**WORK TO BE COMPLETED:** Only the lines from the one with "[0:02.08-0:02.83]" to the end of the data below should be given again, exactly, with both ends included and pictures omitted.

**Stored data entries:**

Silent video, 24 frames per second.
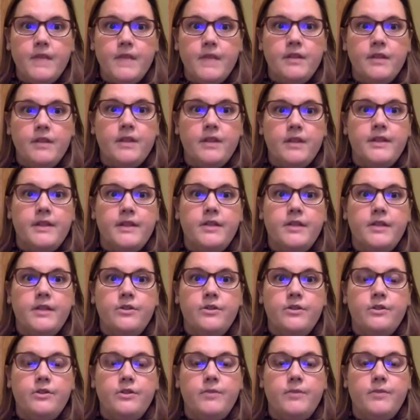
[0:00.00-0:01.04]
So there's
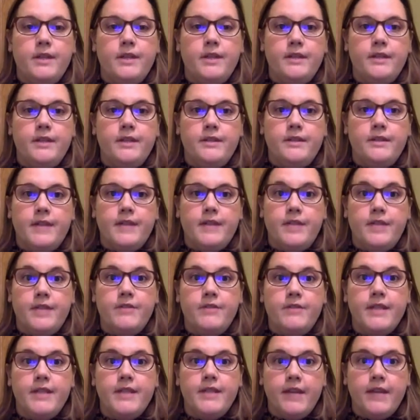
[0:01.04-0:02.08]
issues with data
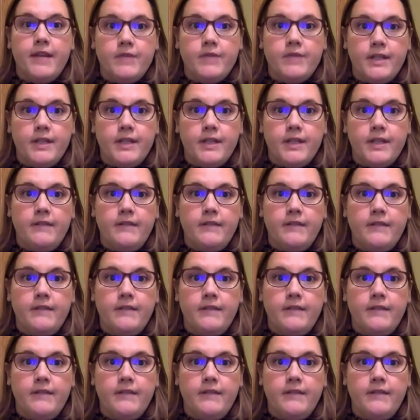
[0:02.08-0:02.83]
integrity,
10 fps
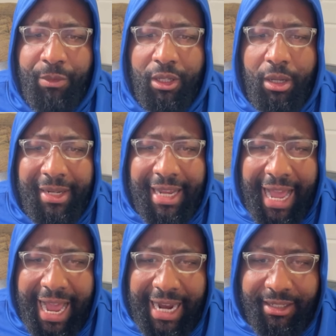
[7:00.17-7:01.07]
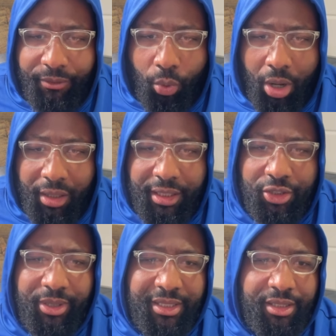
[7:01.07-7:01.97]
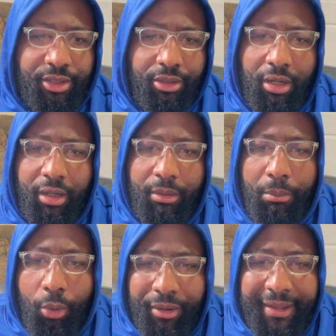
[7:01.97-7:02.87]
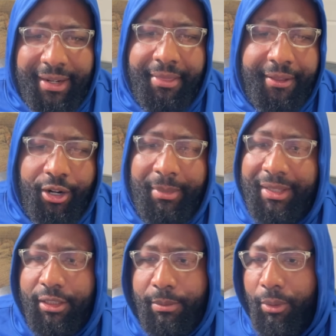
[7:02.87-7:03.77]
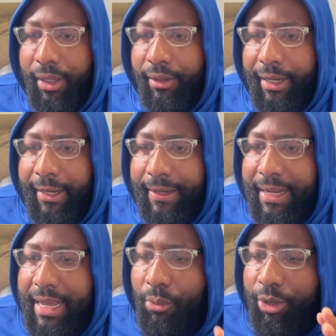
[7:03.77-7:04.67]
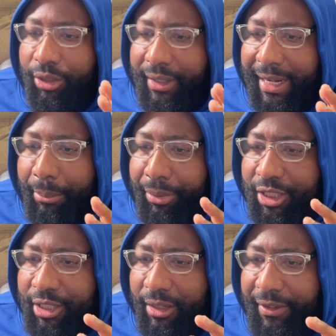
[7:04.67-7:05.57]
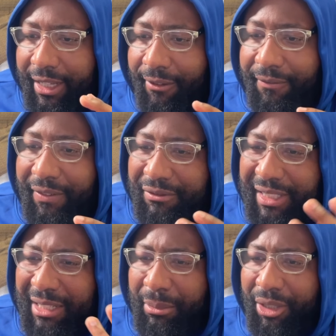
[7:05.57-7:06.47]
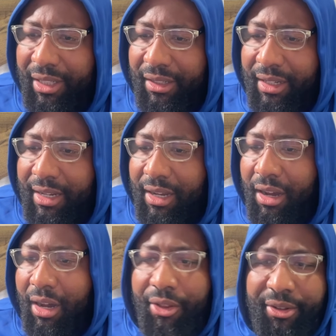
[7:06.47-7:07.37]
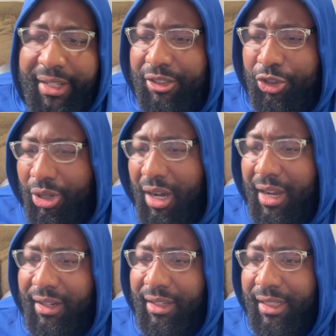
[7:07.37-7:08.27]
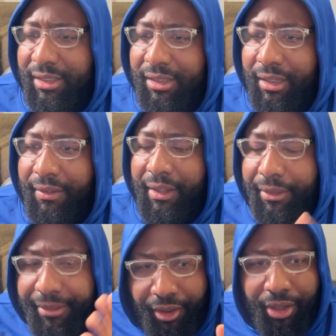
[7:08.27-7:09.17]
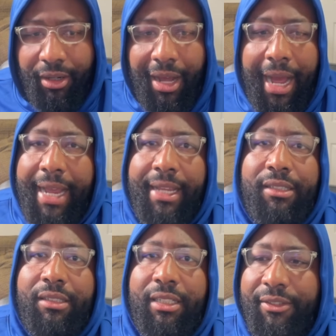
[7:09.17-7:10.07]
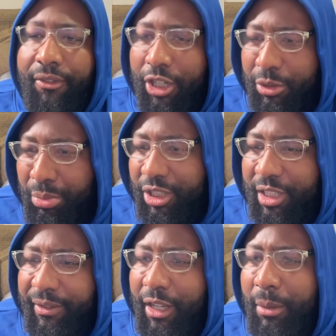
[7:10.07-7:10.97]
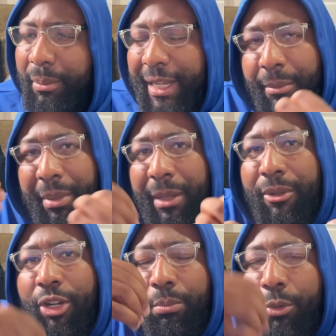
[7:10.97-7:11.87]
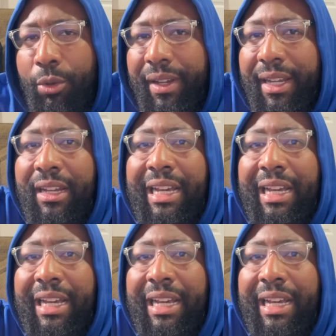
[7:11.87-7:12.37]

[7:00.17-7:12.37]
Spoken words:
look how many active wallet addresses there are. More than Ethereum at this point, right? When you're looking at Bridge TVL, 15 million. Other than Tron, it's the third highest as far as Bridge TVL, meaning people are moving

**WORKED SOLUTION:**
[0:02.08-0:02.83]
integrity,
10 fps
[7:00.17-7:01.07]
[7:01.07-7:01.97]
[7:01.97-7:02.87]
[7:02.87-7:03.77]
[7:03.77-7:04.67]
[7:04.67-7:05.57]
[7:05.57-7:06.47]
[7:06.47-7:07.37]
[7:07.37-7:08.27]
[7:08.27-7:09.17]
[7:09.17-7:10.07]
[7:10.07-7:10.97]
[7:10.97-7:11.87]
[7:11.87-7:12.37]

[7:00.17-7:12.37]
Spoken words:
look how many active wallet addresses there are. More than Ethereum at this point, right? When you're looking at Bridge TVL, 15 million. Other than Tron, it's the third highest as far as Bridge TVL, meaning people are moving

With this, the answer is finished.